All Products
Search

This Product

    Container Service for Kubernetes:Fix vulnerabilities CVE-2024-0132 and CVE-2024-0133

    Document Center

    Container Service for Kubernetes:Fix vulnerabilities CVE-2024-0132 and CVE-2024-0133

    Last Updated:Nov 21, 2024

    NVIDIA Container Toolkit 1.16.1 or earlier contains a Time-of-check to Time-of-Use (TOCTOU) vulnerability when it is used with the default configuration. This vulnerability does not affect the use of Container Device Interface (CDI). Successful exploitation of this vulnerability may lead to container escape, which allows attackers to execute arbitrary commands on the host or obtain sensitive information. This vulnerability can be exploited if a victim uses a malicious image and manages GPU resources within a container by using the NVIDIA Container Toolkit. For more information about this vulnerability, see NVIDIA Container Toolkit. We recommend that you fix the vulnerability at the earliest opportunity.

    Scope of impact

    The NVIDIA Container Toolkit component is installed on the GPU-accelerated node in the Container Service for Kubernetes (ACK) Edge cluster, and the component version is 1.16.1 or earlier.

    Solutions

    • New nodes: ACK Edge has released NVIDIA Container Toolkit V1.16.2 in clusters that run Kubernetes V1.20 or later, which automatically fixes the vulnerability. For GPU-accelerated nodes created on or after October 27, 2024, you can use them as normal.

      If your cluster runs an earlier Kubernetes version, we recommend that you update the Kubernetes version of your cluster at the earliest opportunity. For more information, see Update an ACK Edge cluster.

    • Existing nodes: For existing GPU-accelerated nodes created before October 27, 2024, manual intervention is required by running the Common Vulnerabilities and Exposures (CVE) repair script.

      • For cloud nodes, refer to solutions for repair instructions.

      • For edge nodes, see the repair methods detailed below.

    • Perform vulnerability patching on the nodes in batches. To ensure system stability, do not patch all nodes at the same time.

    Step 1: Drain a node

    Use the ACK console

    1. Log on to the ACK console. In the left-side navigation pane, click Clusters.

    2. On the Clusters page, find the cluster that you want to manage and click its name. In the left-side navigation pane, choose Nodes > Nodes.
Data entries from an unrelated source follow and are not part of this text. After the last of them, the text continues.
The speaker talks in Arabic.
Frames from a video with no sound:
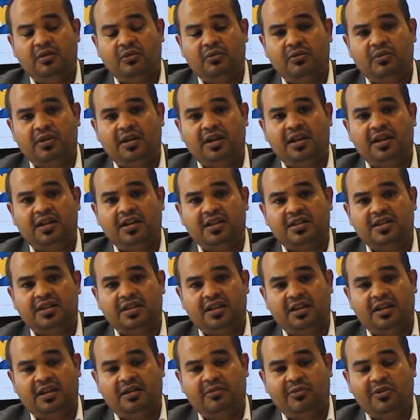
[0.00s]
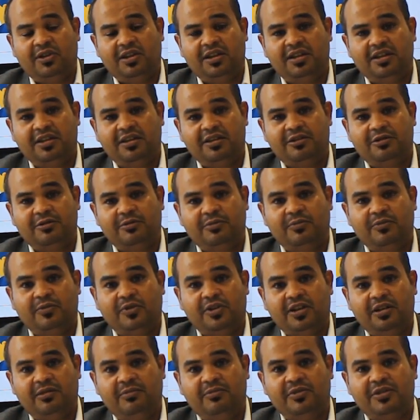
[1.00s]
والسلام عليكم
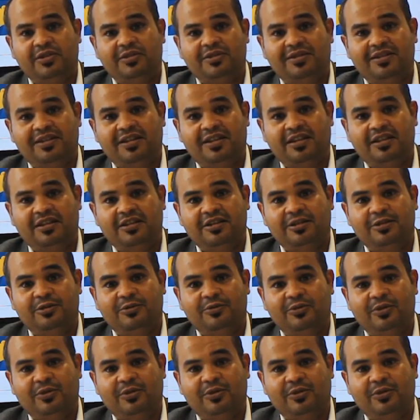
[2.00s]
ورحمة الله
    3. On the Nodes page, select the node that you want to manage and then click Drain in the lower part of the page. In the dialog box that appears, click OK.

    kubectl

    1. Run the following command to set the status of the node to unschedulable: 

      kubectl cordon <NODE_NAME>

    2. Run the following command to drain the node: 

      kubectl drain <NODE_NAME> --grace-period=120 --ignore-daemonsets=true

    Step 2: Run the repair script on the node

    1. Run the following script on affected nodes:

      export REGION="" INTERCONNECT_MODE=""; export INTERNAL=$( [ "$INTERCONNECT_MODE" = "private" ] && echo "-internal" || echo "" ); wget http://aliacs-k8s-${REGION}.oss-${REGION}${INTERNAL}.aliyuncs.com/public/pkg/edge/fix-nvidia-cve.sh -O /tmp/fix-nvidia-cve.sh && bash /tmp/fix-nvidia-cve.sh;

      The following table describes the parameters:

      Parameter

      Description

      Example

      REGION

      The region ID of the cluster.

      cn-hangzhou

      For more information about the regions supported by ACK Edge clusters, see Supported regions.

      INTERCONNECT_MODE

      The network type of connections to the node.
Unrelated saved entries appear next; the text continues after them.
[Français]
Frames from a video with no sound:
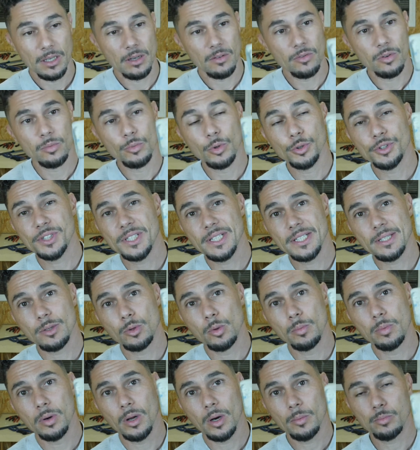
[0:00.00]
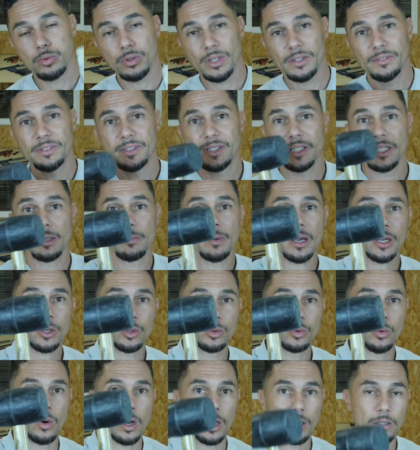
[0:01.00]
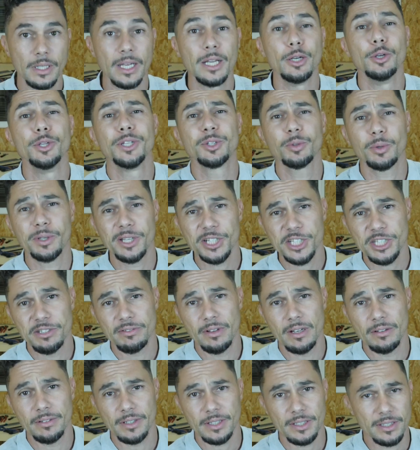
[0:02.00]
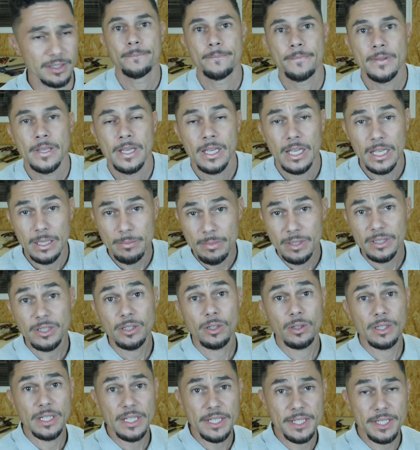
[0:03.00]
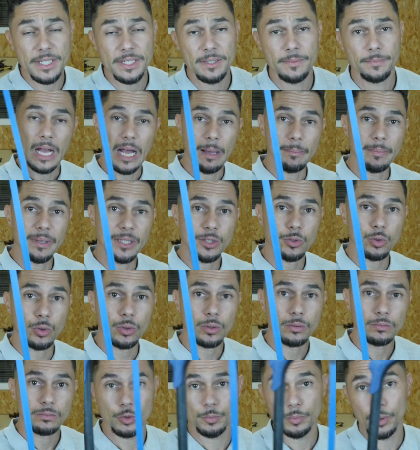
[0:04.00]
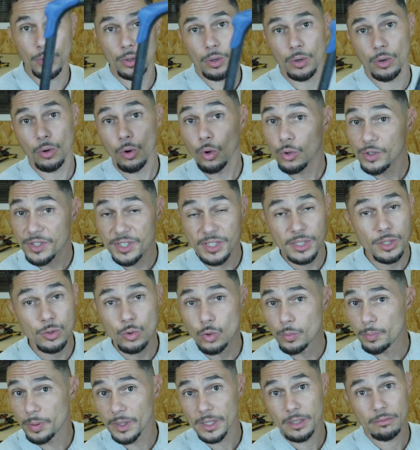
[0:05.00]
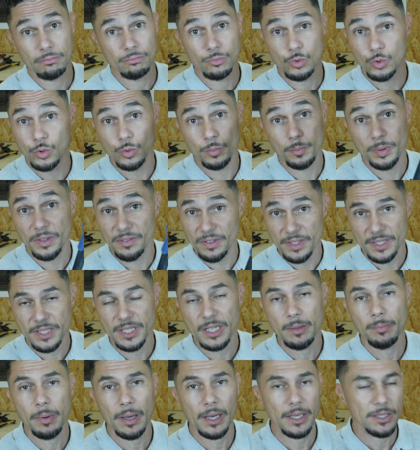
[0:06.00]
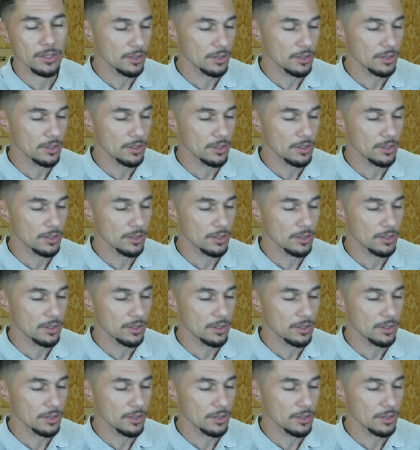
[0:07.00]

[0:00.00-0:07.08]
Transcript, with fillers: vaut mieux utiliser le blanc pour éviter les marques noires et le nettoyage qui va avec. Et maintenant les scies. À métaux, tu peux aussi couper du PVC par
      • basic: public network.

      • private: Express Connect circuits.

      basic

    2. View the output.

      If the following output is returned, your current node environment is not affected by the CVE, and no changes are necessary:

      The current version of Nvidia container toolkit is safe, no cve.

      If the following output is returned, your node environment had the NVIDIA Container Toolkit vulnerability, which has now been remedied:

      2024-10-10/xxxxx  INFO  succeeded to fix nvidia container toolkit cve

    Step 3: Bring the node online

    Use the ACK console

    1. Log on to the ACK console. In the left-side navigation pane, click Clusters.

    2. On the Clusters page, find the cluster that you want to manage and click its name. In the left-side navigation pane, choose Nodes > Nodes.

    3. On the Nodes page, select the node that you want to manage and click Set Node Schedulability in the lower part of the page. In the dialog box that appears, select Set to Schedulable, and click OK.

    kubectl

    Run the following command to connect the node to the cluster: 

    kubectl uncordon <NODE_NAME>

    Security hardening suggestions

    We recommend that you enable security policy management and implement the ACKAllowedRepos policy to ensure that only images from trusted repositories are used and that permissions to import images are granted based on the principle of least privilege.